• [Stored data]
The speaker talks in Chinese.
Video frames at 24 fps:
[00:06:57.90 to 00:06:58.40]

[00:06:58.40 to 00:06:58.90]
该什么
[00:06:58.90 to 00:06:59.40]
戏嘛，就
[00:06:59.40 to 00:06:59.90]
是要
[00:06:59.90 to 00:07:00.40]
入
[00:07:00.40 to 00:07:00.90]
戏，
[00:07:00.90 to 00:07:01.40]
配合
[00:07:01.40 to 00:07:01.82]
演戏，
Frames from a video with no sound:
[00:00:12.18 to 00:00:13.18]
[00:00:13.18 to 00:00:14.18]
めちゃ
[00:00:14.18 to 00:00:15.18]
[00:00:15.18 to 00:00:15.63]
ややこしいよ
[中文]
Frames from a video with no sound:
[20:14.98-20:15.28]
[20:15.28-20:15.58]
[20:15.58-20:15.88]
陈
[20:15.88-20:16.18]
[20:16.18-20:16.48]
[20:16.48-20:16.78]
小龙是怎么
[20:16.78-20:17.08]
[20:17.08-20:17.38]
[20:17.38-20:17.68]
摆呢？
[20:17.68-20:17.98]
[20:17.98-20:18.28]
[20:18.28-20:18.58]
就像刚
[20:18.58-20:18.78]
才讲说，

• [Problem] Every line of data must be returned unchanged.

• [Written answer]
The speaker talks in Chinese.
Video frames at 24 fps:
[00:06:57.90 to 00:06:58.40]

[00:06:58.40 to 00:06:58.90]
该什么
[00:06:58.90 to 00:06:59.40]
戏嘛，就
[00:06:59.40 to 00:06:59.90]
是要
[00:06:59.90 to 00:07:00.40]
入
[00:07:00.40 to 00:07:00.90]
戏，
[00:07:00.90 to 00:07:01.40]
配合
[00:07:01.40 to 00:07:01.82]
演戏，
Frames from a video with no sound:
[00:00:12.18 to 00:00:13.18]
[00:00:13.18 to 00:00:14.18]
めちゃ
[00:00:14.18 to 00:00:15.18]
[00:00:15.18 to 00:00:15.63]
ややこしいよ
[中文]
Frames from a video with no sound:
[20:14.98-20:15.28]
[20:15.28-20:15.58]
[20:15.58-20:15.88]
陈
[20:15.88-20:16.18]
[20:16.18-20:16.48]
[20:16.48-20:16.78]
小龙是怎么
[20:16.78-20:17.08]
[20:17.08-20:17.38]
[20:17.38-20:17.68]
摆呢？
[20:17.68-20:17.98]
[20:17.98-20:18.28]
[20:18.28-20:18.58]
就像刚
[20:18.58-20:18.78]
才讲说，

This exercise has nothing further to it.